For three weeks between the Preakness Stakes and Belmont Stakes, Smarty Jones graced newspaper and magazine covers across the country. He was the talk of the town in Philadelphia as the championship-starved city was fully ready to parade the unbeaten colt down Broad Street after a Belmont Stakes win – which, of course, had not been approved by John Servis or the Chapmans. The Flyers were in the midst of an Eastern Conference Finals run, but Smarty Jones was the topic du jour on sports talk radio.
“I don’t think they had a choice,” Servis said with a laugh. “People were interested and they wanted to talk about him. If WIP wanted the people to call in, I don’t think they had a whole lot of choice to be honest with you.”
Unfortunately, there was no storybook ending for Smarty Jones. He faced a ton of early pressure in the early stages of the Belmont Stakes. Though he looked like a winner entering the stretch of the 1 ½-mile Test of the Champion in front of a record crowd of 120,139, Marylou Whitney’s Birdstone surged past in the closing strides to spoil the Triple Crown bid by a length. Smarty Jones never raced again, retired in August 2004 with what was described as “chronic bruising of the bottom of the cannon bone” in his fetlock joints.
The Smarty party was a rollicking ride in the spring of 2004, both in Philadelphia and nationally, despite the lack of a storybook ending. Twenty years later, it’s still tough to explain just how deeply people connected with Smarty Jones, the Chapmans, John Servis and his team, and jockey Stewart Elliott.
“How often do you see a Philadelphia Park horse go on to the Kentucky Derby or the Triple Crown, never mind to go on and win those races?” Elliott reflected. “It was unbelievable, it really was, the following and the interest he had. It’s horse racing. I mean, a lot of people are horse racing fans, but he drew people that didn’t know anything about horse racing or never watched horse racing.”
The people who surrounded Smarty Jones welcomed fans into their lives for a few months that spring. That, no doubt, played a huge role in his popularity.

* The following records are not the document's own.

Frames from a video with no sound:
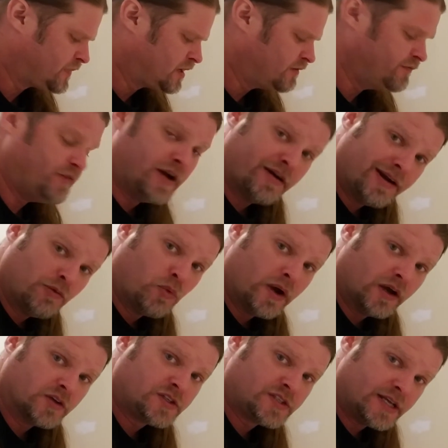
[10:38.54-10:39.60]
Very
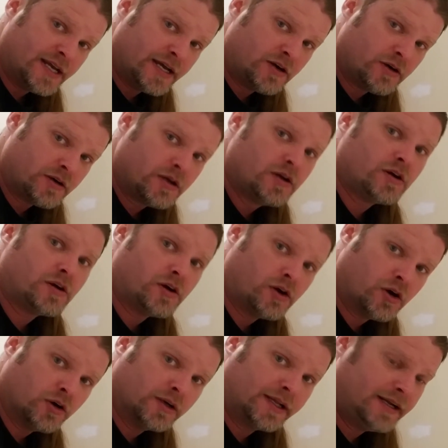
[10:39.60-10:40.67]
well centered.
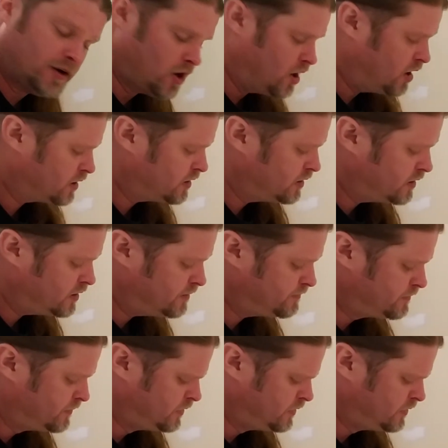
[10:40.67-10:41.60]
Early lockup.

“Chappy wasn’t healthy and people saw that,” Servis said of Roy Chapman, who died in February 2006. “My wife and I went out of our way to tell the story and let everyone in. I felt like, as good as the business had been to me, we wanted to give something back and we just made the decision that we were going to be open to interviews, and tell the story, and hope they enjoy it.”
“They handled every bit of it right up to and including the Belmont Stakes,” Jerardi said. “I mean, there can’t be a more disappointing defeat and John went down to the winner’s circle to congratulate [Birdstone’s trainer] Nick Zito. Not many people would have done that, but he did and he never changed.”